● **EXERCISE GOAL**: Repeat exactly, and only, the lines of the entries below from the one with "[00:00:06.65]" through the one with "[00:00:07.60]", both ends included.

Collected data
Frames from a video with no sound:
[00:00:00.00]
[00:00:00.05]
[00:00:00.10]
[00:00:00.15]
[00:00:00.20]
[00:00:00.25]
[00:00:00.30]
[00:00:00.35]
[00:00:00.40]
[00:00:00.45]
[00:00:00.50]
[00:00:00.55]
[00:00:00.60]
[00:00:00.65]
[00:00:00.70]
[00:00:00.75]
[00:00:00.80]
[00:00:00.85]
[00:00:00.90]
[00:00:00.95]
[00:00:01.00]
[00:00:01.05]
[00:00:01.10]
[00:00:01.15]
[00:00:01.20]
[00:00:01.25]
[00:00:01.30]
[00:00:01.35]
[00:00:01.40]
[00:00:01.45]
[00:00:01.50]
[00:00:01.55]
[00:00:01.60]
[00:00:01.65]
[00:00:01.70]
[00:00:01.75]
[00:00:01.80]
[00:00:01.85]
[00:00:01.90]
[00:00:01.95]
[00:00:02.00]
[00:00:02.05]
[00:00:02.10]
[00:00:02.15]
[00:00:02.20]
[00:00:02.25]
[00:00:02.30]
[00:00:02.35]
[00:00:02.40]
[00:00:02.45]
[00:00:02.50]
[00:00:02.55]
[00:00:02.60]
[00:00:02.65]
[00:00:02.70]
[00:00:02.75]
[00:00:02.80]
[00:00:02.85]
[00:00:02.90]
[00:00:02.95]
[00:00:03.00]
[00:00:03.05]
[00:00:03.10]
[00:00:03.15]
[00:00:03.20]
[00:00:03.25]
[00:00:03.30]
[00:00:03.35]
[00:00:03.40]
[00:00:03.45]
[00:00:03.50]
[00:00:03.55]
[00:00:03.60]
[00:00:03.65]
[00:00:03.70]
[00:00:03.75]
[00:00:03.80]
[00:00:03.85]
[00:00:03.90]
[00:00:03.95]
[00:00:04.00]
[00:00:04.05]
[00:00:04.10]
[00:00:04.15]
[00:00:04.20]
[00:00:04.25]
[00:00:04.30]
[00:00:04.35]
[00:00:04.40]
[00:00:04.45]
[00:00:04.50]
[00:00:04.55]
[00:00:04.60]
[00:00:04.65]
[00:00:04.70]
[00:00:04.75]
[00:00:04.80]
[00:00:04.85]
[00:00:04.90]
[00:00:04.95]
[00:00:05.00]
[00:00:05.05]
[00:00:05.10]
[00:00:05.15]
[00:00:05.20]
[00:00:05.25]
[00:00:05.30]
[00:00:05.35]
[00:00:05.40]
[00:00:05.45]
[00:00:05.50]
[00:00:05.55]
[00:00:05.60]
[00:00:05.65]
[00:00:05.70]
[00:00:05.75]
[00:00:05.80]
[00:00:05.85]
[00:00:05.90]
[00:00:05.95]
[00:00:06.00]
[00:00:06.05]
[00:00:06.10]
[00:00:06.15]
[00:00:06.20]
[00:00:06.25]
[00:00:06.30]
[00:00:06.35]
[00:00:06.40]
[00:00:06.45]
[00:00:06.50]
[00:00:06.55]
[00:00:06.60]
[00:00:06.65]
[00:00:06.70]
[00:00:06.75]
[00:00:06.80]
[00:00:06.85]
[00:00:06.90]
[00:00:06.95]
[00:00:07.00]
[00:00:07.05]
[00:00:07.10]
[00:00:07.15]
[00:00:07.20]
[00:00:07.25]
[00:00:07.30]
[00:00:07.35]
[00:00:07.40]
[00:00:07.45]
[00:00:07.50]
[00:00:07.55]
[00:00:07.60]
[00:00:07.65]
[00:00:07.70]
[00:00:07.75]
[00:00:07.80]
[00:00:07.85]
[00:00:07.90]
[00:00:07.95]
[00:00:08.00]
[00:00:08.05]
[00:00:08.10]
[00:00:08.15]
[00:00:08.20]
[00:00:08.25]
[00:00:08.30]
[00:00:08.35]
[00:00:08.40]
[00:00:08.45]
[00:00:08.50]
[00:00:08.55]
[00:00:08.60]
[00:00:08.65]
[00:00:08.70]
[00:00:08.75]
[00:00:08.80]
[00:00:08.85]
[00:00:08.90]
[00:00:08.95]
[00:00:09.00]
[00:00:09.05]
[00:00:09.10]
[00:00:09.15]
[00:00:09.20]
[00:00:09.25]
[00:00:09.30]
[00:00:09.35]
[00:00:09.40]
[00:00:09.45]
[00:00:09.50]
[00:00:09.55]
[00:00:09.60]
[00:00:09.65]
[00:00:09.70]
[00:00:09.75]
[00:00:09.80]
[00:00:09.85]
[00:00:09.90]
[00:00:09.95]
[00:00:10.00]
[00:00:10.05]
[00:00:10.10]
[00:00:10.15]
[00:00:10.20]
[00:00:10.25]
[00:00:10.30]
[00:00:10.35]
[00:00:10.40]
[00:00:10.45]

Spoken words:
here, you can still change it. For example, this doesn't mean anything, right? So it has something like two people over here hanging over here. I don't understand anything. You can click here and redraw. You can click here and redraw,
---
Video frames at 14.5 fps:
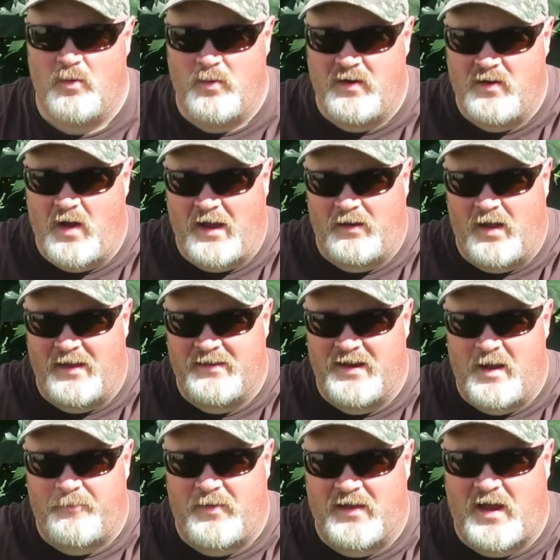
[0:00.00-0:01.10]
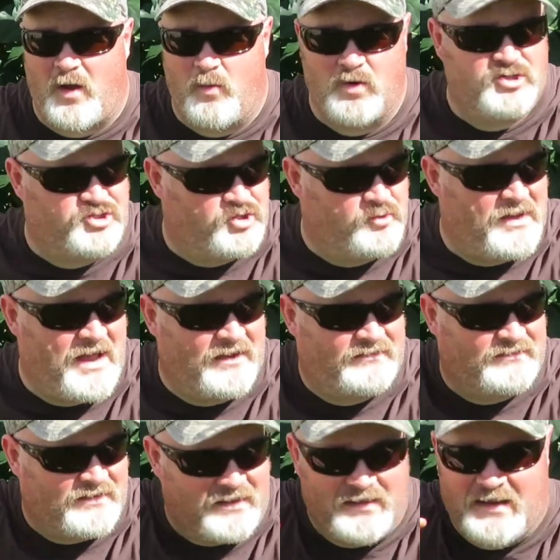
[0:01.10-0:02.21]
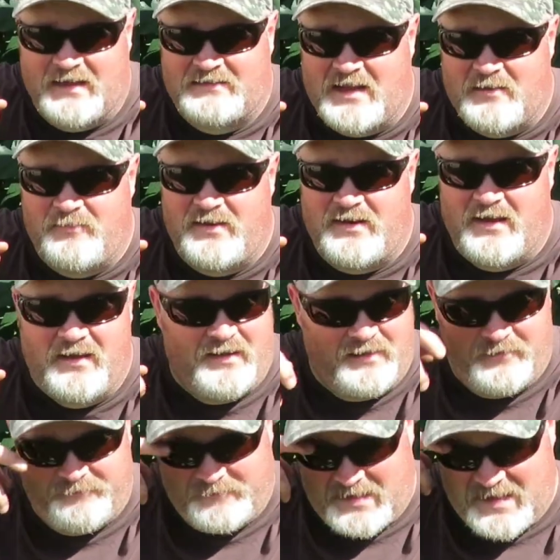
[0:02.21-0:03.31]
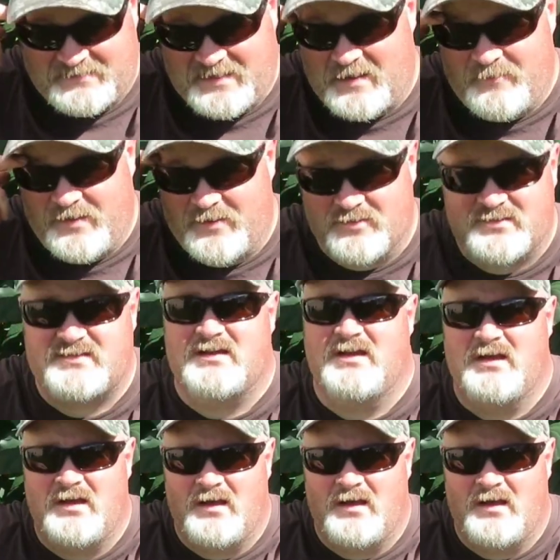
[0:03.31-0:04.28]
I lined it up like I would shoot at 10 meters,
---
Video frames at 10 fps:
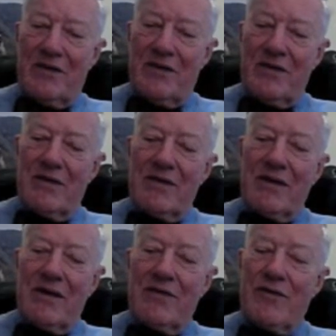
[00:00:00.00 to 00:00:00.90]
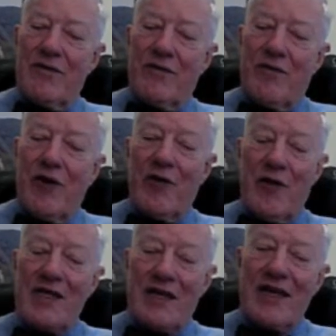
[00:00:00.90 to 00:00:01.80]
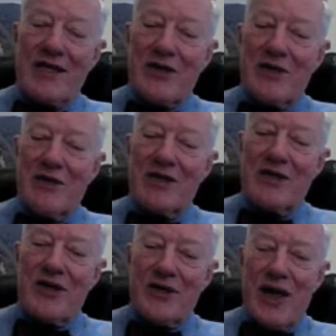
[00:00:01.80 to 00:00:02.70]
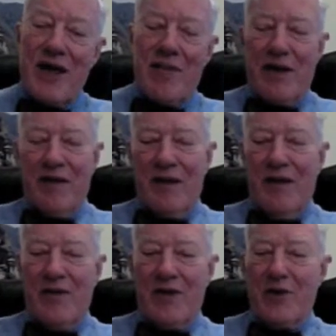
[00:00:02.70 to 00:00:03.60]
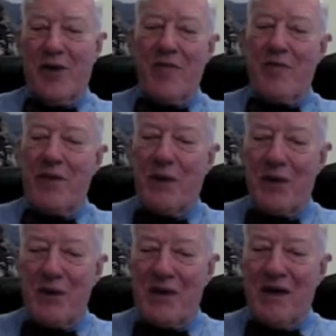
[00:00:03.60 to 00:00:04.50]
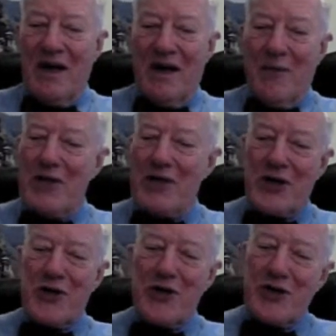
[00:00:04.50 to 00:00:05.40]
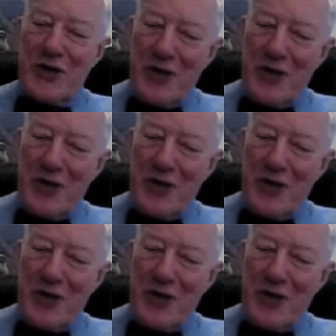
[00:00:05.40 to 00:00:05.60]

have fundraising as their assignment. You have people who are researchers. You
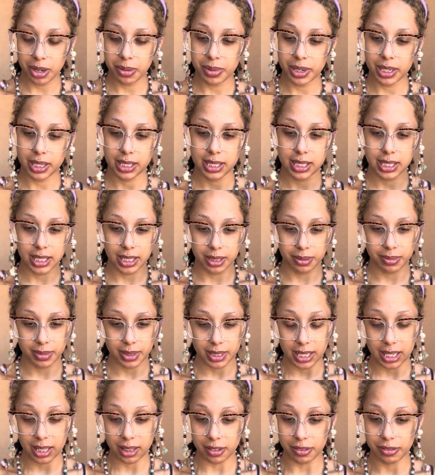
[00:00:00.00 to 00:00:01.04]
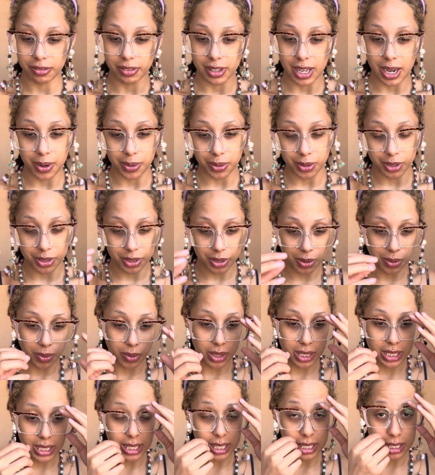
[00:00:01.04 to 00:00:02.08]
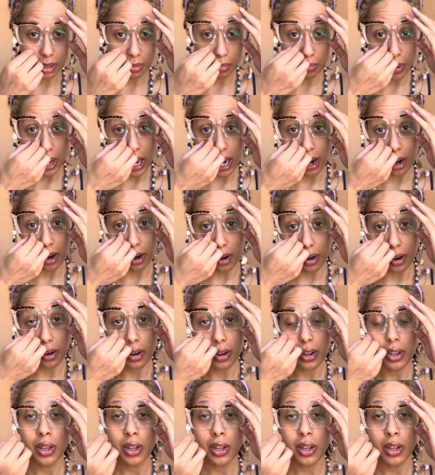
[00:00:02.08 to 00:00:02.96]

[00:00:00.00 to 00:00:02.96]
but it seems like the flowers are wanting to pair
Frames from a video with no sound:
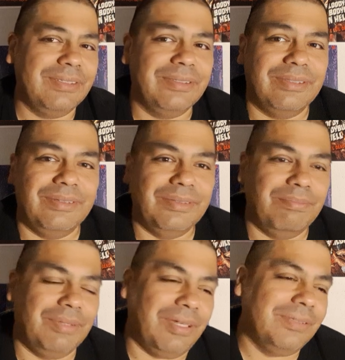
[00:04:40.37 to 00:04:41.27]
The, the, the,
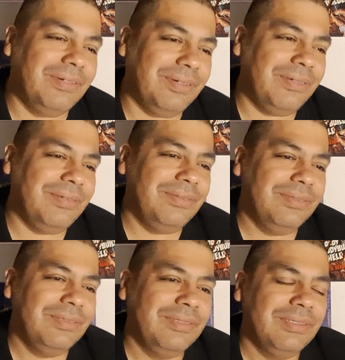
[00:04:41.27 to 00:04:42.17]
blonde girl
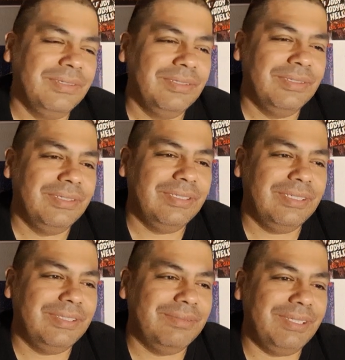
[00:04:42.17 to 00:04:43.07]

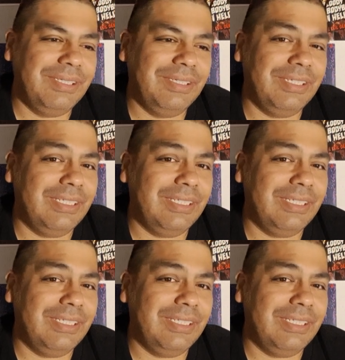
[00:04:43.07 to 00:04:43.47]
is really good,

● **ANSWER BOX**:
[00:00:06.65]
[00:00:06.70]
[00:00:06.75]
[00:00:06.80]
[00:00:06.85]
[00:00:06.90]
[00:00:06.95]
[00:00:07.00]
[00:00:07.05]
[00:00:07.10]
[00:00:07.15]
[00:00:07.20]
[00:00:07.25]
[00:00:07.30]
[00:00:07.35]
[00:00:07.40]
[00:00:07.45]
[00:00:07.50]
[00:00:07.55]
[00:00:07.60]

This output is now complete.